Commentaire - Fille aînée de la lumière

  • Pascal Décaillet

    Pascal Décaillet

Il y a eu Mix, et puis il y a eu Burki. Ces deux génies du dessin de presse, emportés à quelques jours d’intervalle. Ils étaient, l’un et l’autre, d’une qualité supérieure. Ils croquaient. Laissaient voir. Donnaient à entendre. Sans donner l’impression de juger. D’autant plus vif était le trait. D’autant plus tranchante, la saignée. Non pour promouvoir un ordre moral, de gauche ou de droite. Mais pour communier dans l’intime – et pourtant partagée – compréhension de l’événement.

Car ces deux hommes, en plus de leur génie du dessin, étaient, profondément, des journalistes.

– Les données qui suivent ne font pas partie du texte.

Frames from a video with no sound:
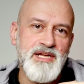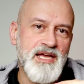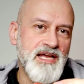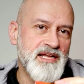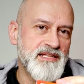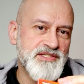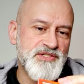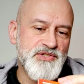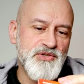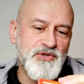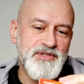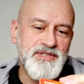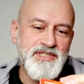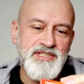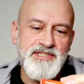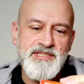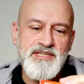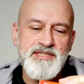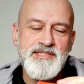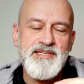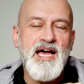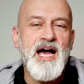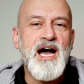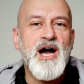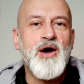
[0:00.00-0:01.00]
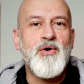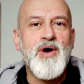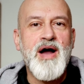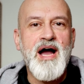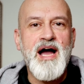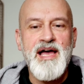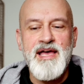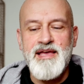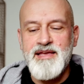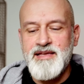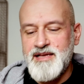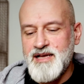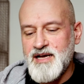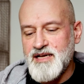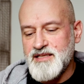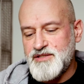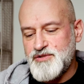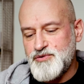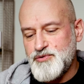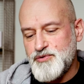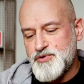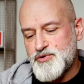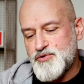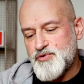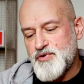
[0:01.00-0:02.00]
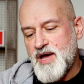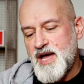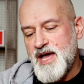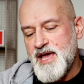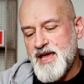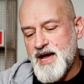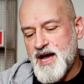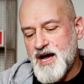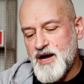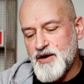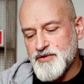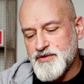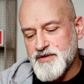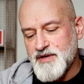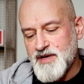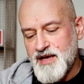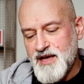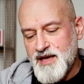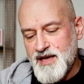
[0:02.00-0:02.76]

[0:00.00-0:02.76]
And so this is how I got to try out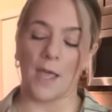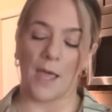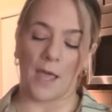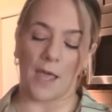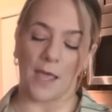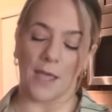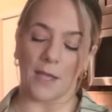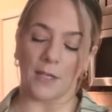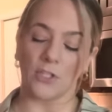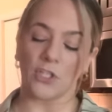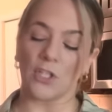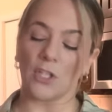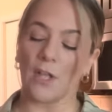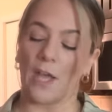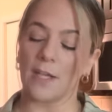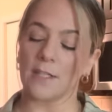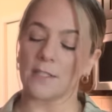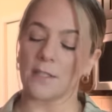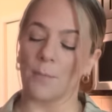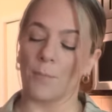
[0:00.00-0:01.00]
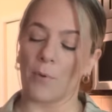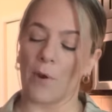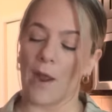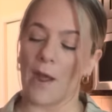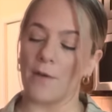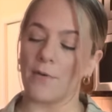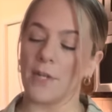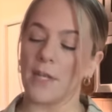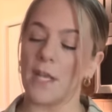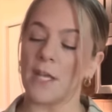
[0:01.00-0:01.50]
and she likes the
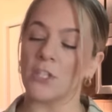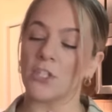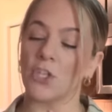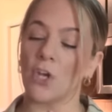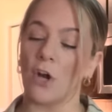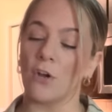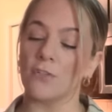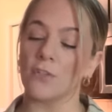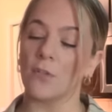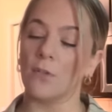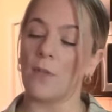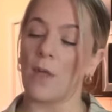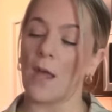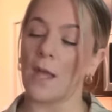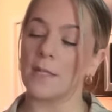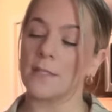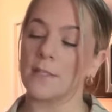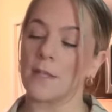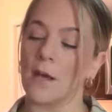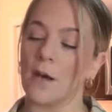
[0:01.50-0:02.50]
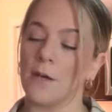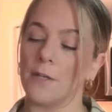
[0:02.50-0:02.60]
brownie, and she also likesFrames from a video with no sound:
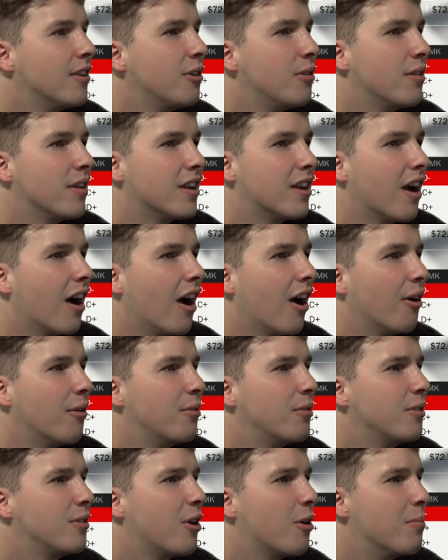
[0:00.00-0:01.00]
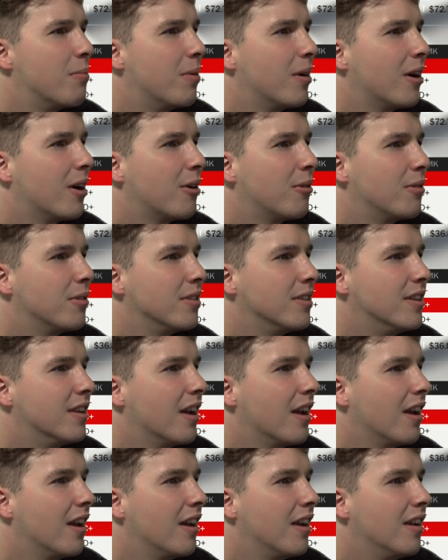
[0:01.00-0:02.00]
Who they got? Rudy Gobert, Rudy
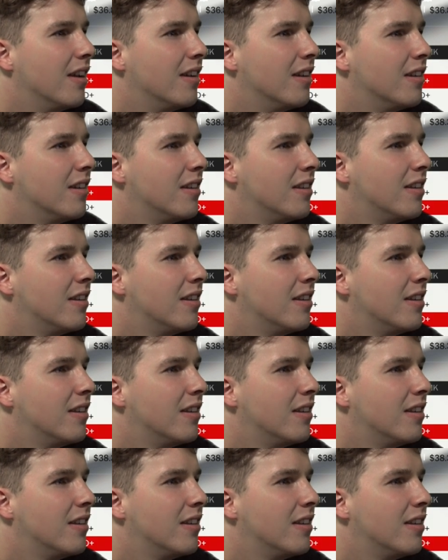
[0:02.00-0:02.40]
Gay.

Hypersensibles à l’événement. Un journaliste, c’est quelqu’un qui vibre avec l’actualité, il ne vit que par elle, il la respire, il en suinte, il en rêve. Il tâche de lui coller au plus près: se perdre en elle, pour mieux la sentir. Ce qui frappe, dans les dessins de Mix, ceux de Burki, c’est l’immense intelligence de leur rapport avec l’actualité. Il y a, chez, eux, des flammes d’instinct pour illuminer notre perception de l’événement.

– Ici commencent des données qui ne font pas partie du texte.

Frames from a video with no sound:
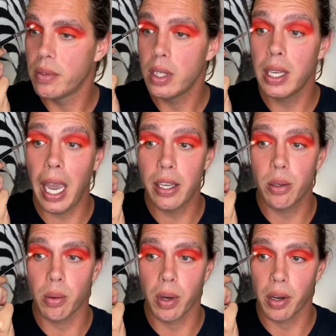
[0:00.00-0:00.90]
In case
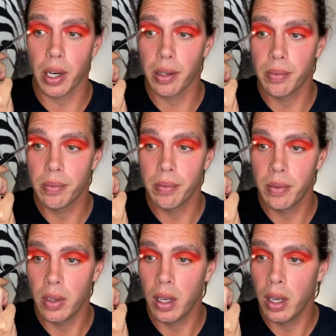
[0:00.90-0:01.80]
you're wondering.
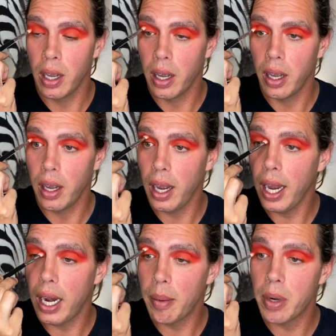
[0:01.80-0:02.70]

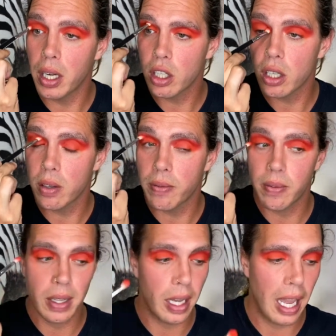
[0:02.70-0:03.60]
And I'm not sure if
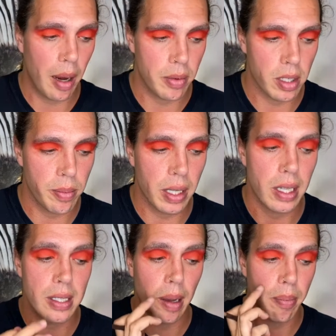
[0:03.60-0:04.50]
the camera's gonna pick
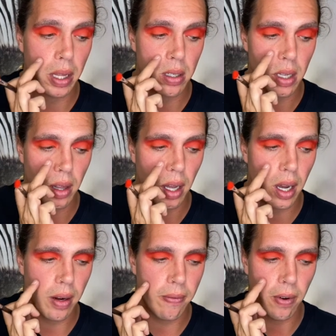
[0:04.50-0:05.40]
this up, but there's a
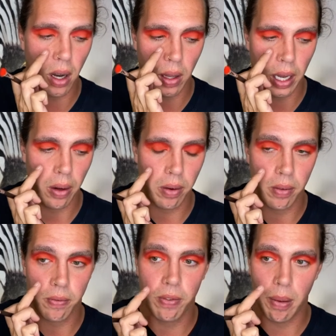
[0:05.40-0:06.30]
lot of fallout
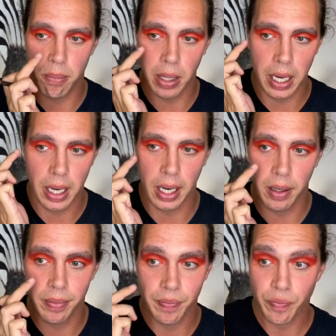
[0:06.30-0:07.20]
from blending
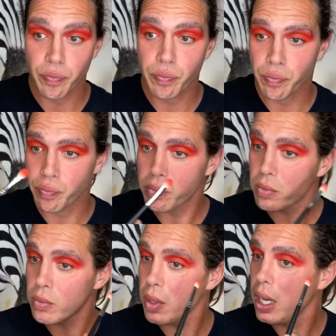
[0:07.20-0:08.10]

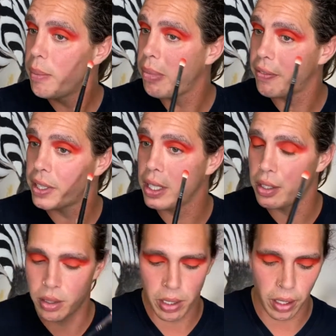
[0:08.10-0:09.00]
and buffing these
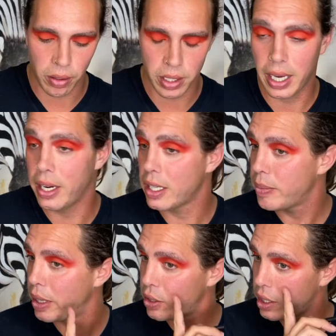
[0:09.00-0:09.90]
two colors in,
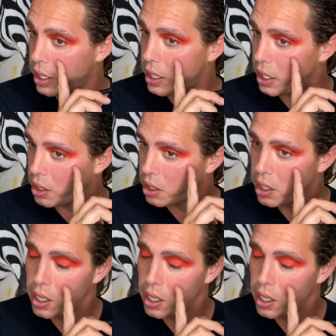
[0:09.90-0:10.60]
especially in here.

Et puis, cette complicité avec le lecteur. Saisi, d’un coup. Emporté. Arraché à la banalité répétée du monde. Envolé. Vers quelque univers céleste, supérieur, dégagé de toute pesanteur, où seule régnerait la forme ravie, fille aînée de la lumière. Et cette intelligence, non gardée pour soi par le dessinateur, mais partagée avec le plus grand nombre. Si cela, ça n’est pas l’essence supérieure du journalisme, alors merci de bien vouloir m’expliquer, au débutant que je suis, ce que cela peut bien être, le journalisme.